Now Theodore understood. “The French delegation. One of its senior members is a correspondent of mine.” He snorted. “Not a proper scholar. Gabriel Deloflote is subject to flights of fancy and believes in ghosts and fairies, much as he might deny it.”

Gaius, a short, pudgy man with a ring of black hair surrounding the completely bald top of his head, looked at Theodore and shook his head in wonder. “You do recall what got you arrested, don’t you? It was the successful use of Doctor Delaflote’s book to summon a demon.”

“Yes, yes, I know. But Gabriel believed in demons and the old gods before there was any evidence for them. He tried to hide it, but it was there in his correspondence, in the experiments he wanted to try. And he says that astrology works. Not a proper scholar.”

Gaius shook his head again. “Never mind. What are you doing here?”

“It’s the twenty-firsters,” Theodore said. “They come from republics. The Republic of France, the United States of America, which is a tiered republic. An alliance and more than an alliance of states, which are all republics. And even the England of that time, backwards as the English always are, is a republican monarchy, in which the crown represents the state, but the government is republican in form.”

“Yes. I had heard something about that, though not in such detail. But what has that to do with us or our cause?”

“They are proof that republics are not a passing fad. And more, they offer knowledge of the methods of their republics’ methods that we can use in restoring the Republica Roma.”

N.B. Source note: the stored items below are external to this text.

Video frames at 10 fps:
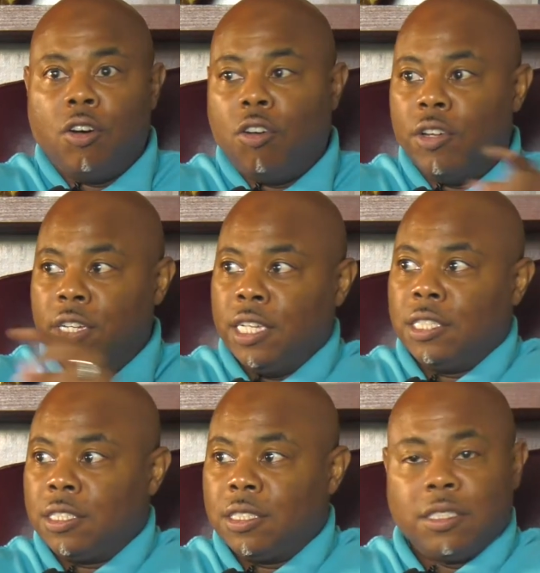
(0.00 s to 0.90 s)
on
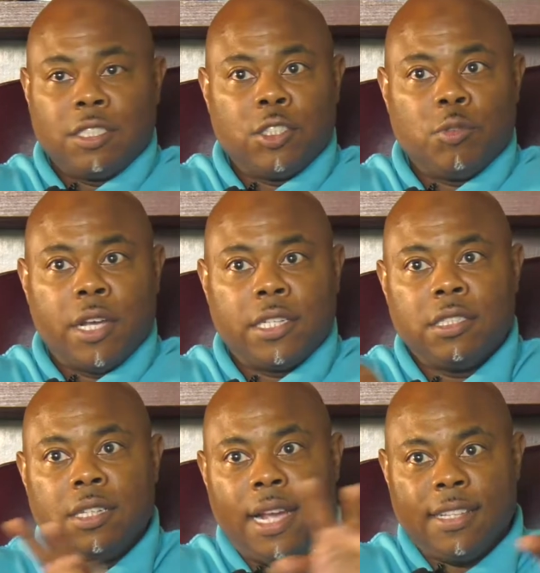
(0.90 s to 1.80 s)
this
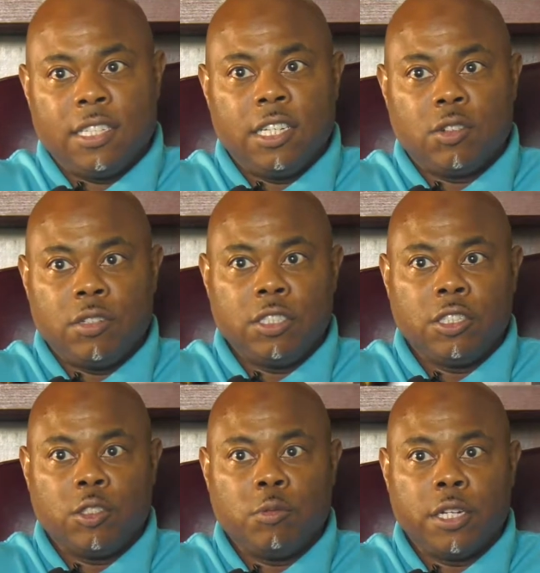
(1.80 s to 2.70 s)
situation as it is on this
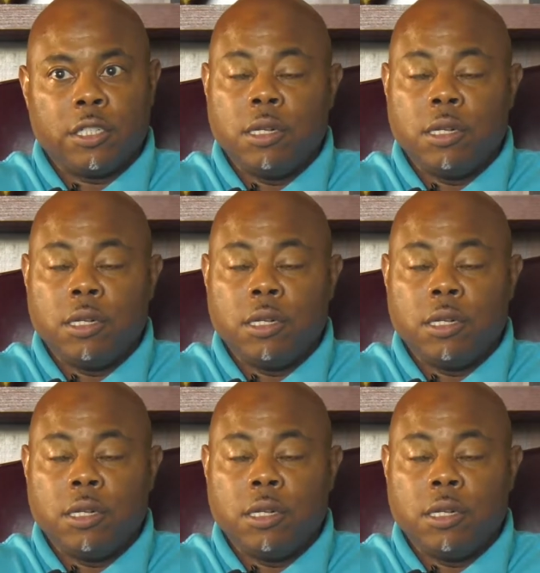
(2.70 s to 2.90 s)
situation.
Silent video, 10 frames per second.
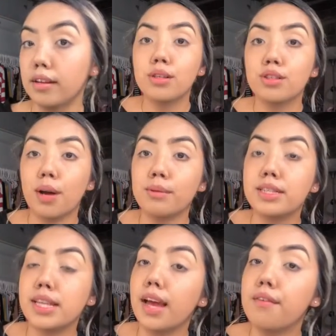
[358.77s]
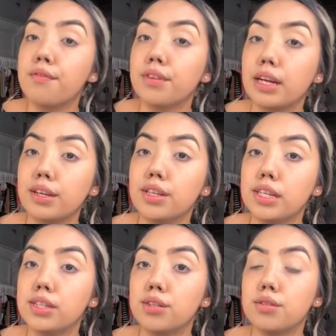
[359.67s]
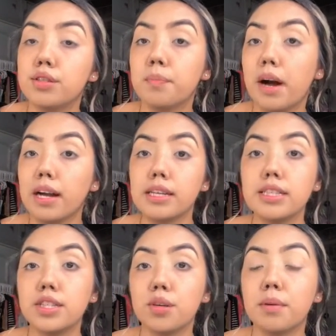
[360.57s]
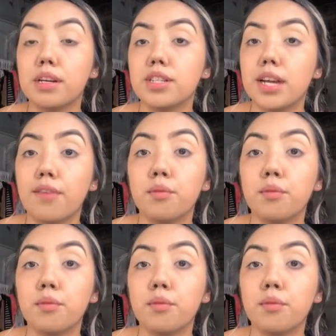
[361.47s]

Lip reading: So I would say if you feel like you need to spot conceal because you have a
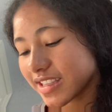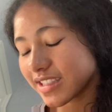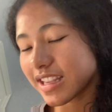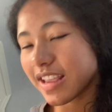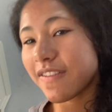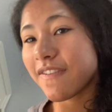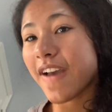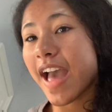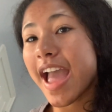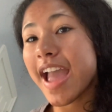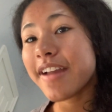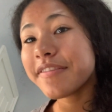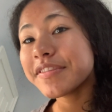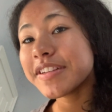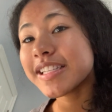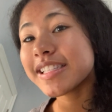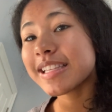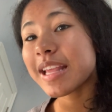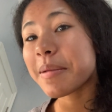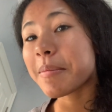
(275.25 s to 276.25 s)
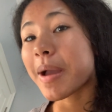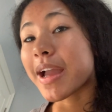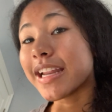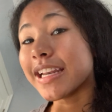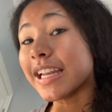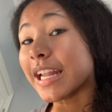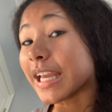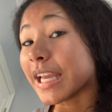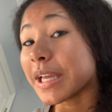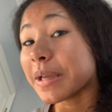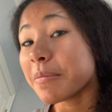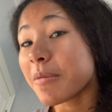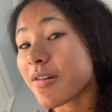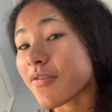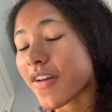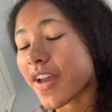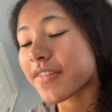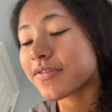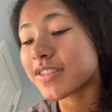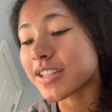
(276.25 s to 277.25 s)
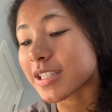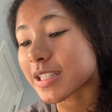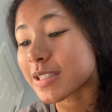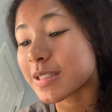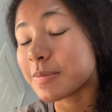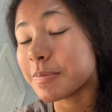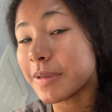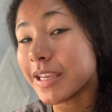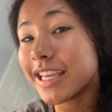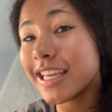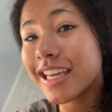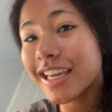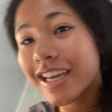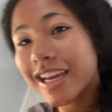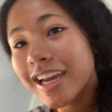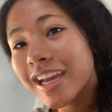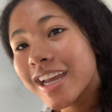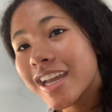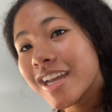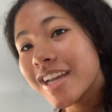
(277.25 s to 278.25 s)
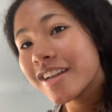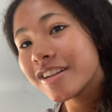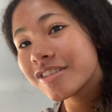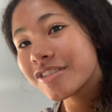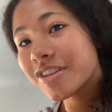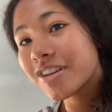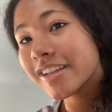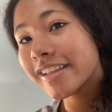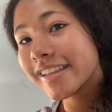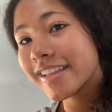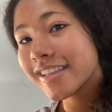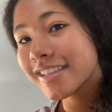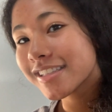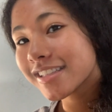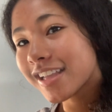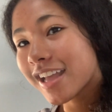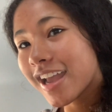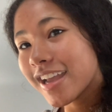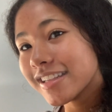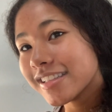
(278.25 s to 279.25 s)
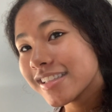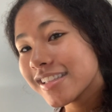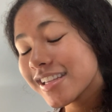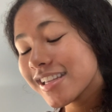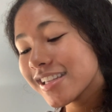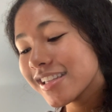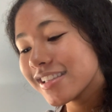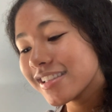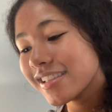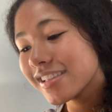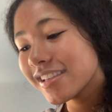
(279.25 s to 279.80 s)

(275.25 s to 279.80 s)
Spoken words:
If I have to say my name, if I have to speak during these classes,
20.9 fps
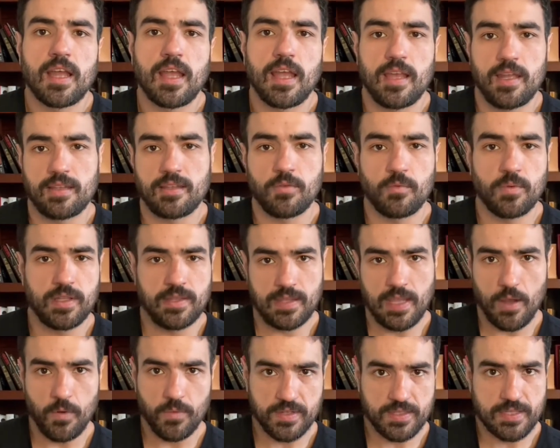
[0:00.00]
And when
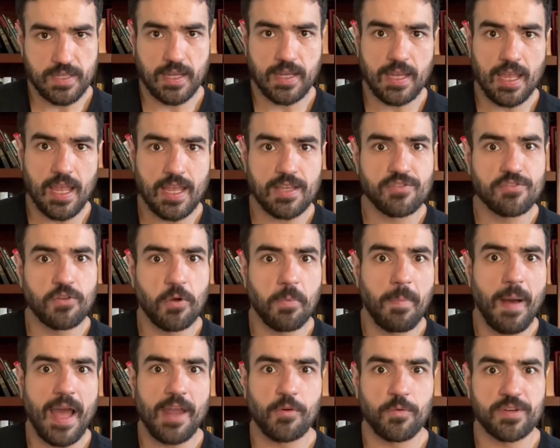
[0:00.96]
that was the case,
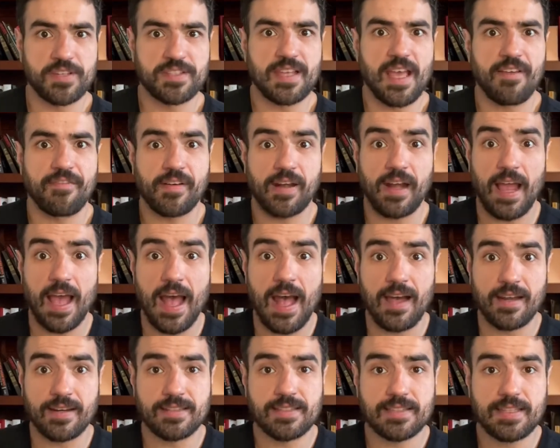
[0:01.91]
nobody was ever
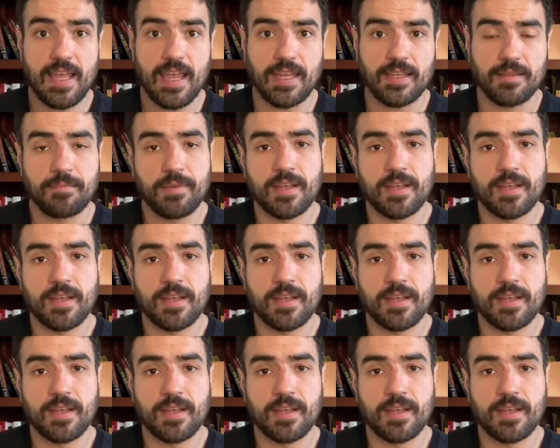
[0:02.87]
out of state,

“It’s not the time, Theodore. No one wants to see the republic restored more than I, but. . . . We need stability and a strong monarchy right now. Even in the heyday of the republic, dictators were appointed in times like these.”

That was true, but they continued to talk and Theodore persuaded Gaius, who was the senior senator of the Senate Republica to let Theodore investigate the twenty-first century republics to understand how they dealt with difficult times.